_Activity_
The entries are to be reproduced word for word, with all images left out.

Records from a data source:

··········

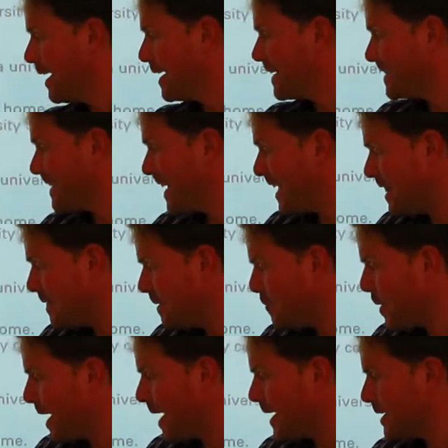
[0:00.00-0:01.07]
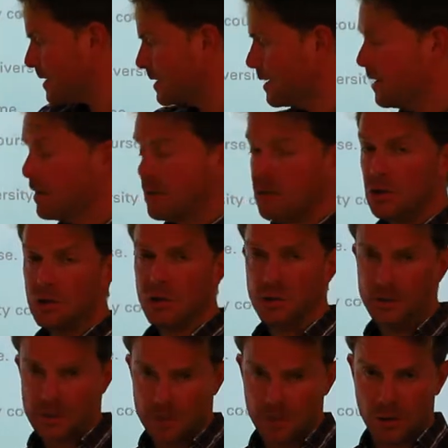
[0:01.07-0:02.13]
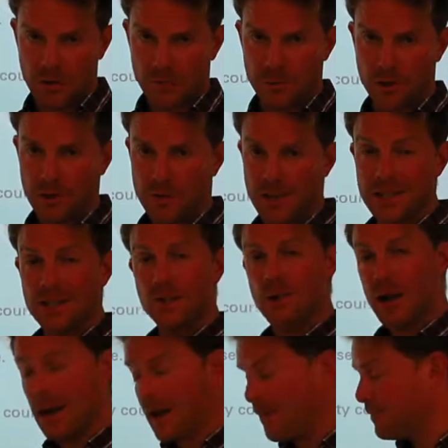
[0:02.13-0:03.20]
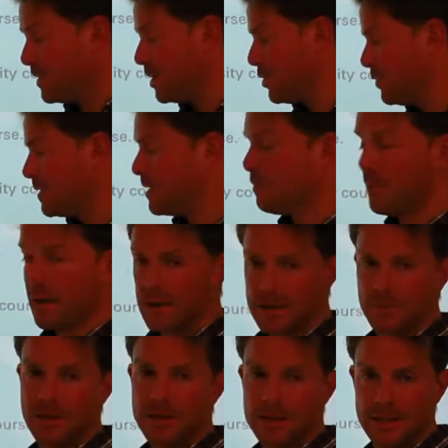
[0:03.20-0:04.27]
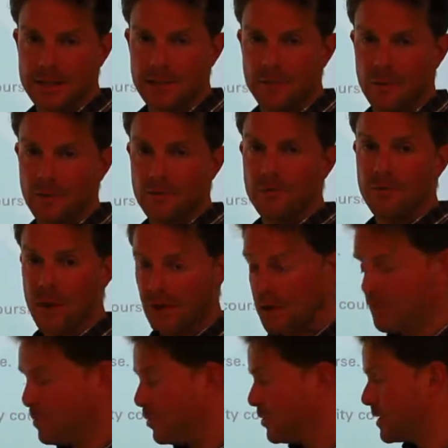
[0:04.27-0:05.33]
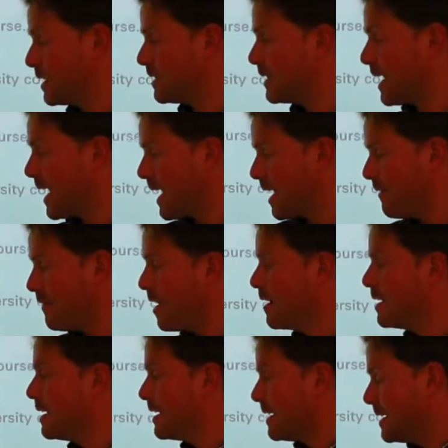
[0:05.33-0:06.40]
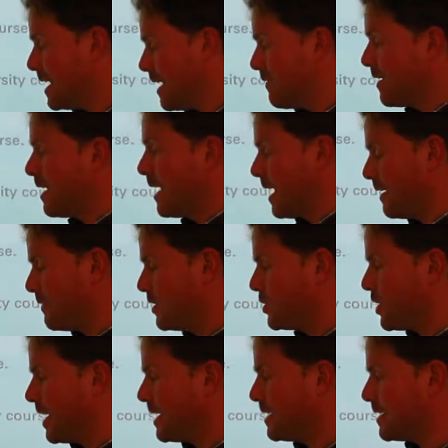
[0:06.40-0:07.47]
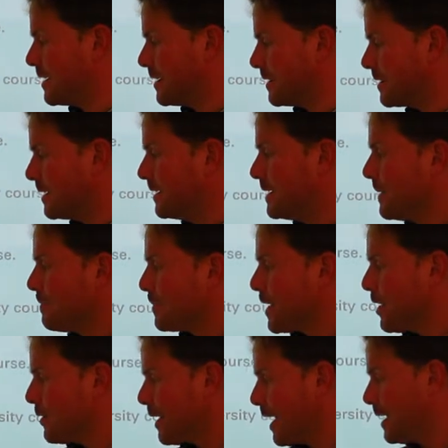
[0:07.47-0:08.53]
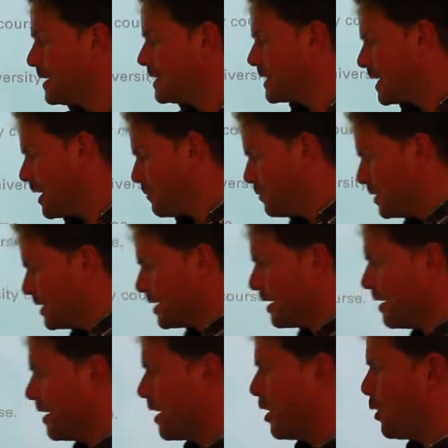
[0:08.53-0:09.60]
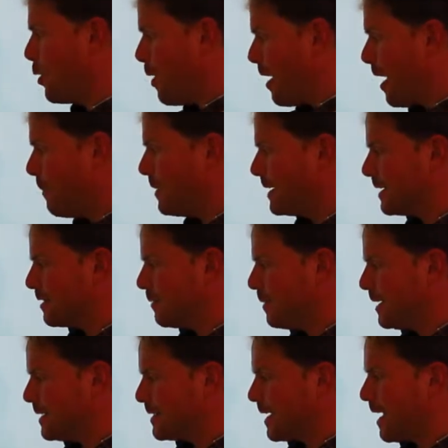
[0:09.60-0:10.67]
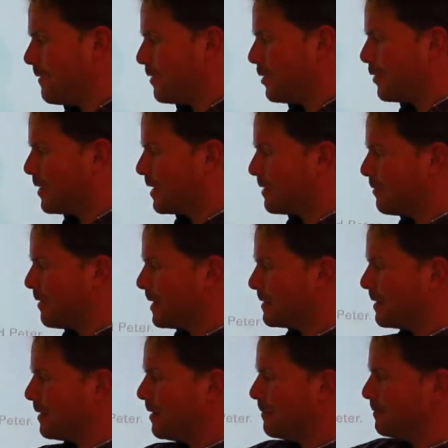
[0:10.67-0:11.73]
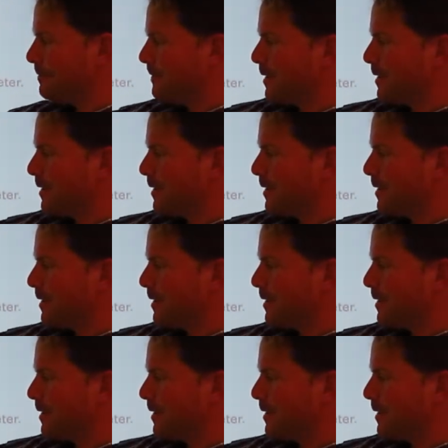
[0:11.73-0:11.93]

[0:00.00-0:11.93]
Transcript: and it's in the past, you know it's modal perfect, you have to use the past participle. Very important. The have never ever changes. Okay, now we're just going to go up a little bit to have a look at the rest of them.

··········

_Solution_
[0:00.00-0:01.07]
[0:01.07-0:02.13]
[0:02.13-0:03.20]
[0:03.20-0:04.27]
[0:04.27-0:05.33]
[0:05.33-0:06.40]
[0:06.40-0:07.47]
[0:07.47-0:08.53]
[0:08.53-0:09.60]
[0:09.60-0:10.67]
[0:10.67-0:11.73]
[0:11.73-0:11.93]

[0:00.00-0:11.93]
Transcript: and it's in the past, you know it's modal perfect, you have to use the past participle. Very important. The have never ever changes. Okay, now we're just going to go up a little bit to have a look at the rest of them.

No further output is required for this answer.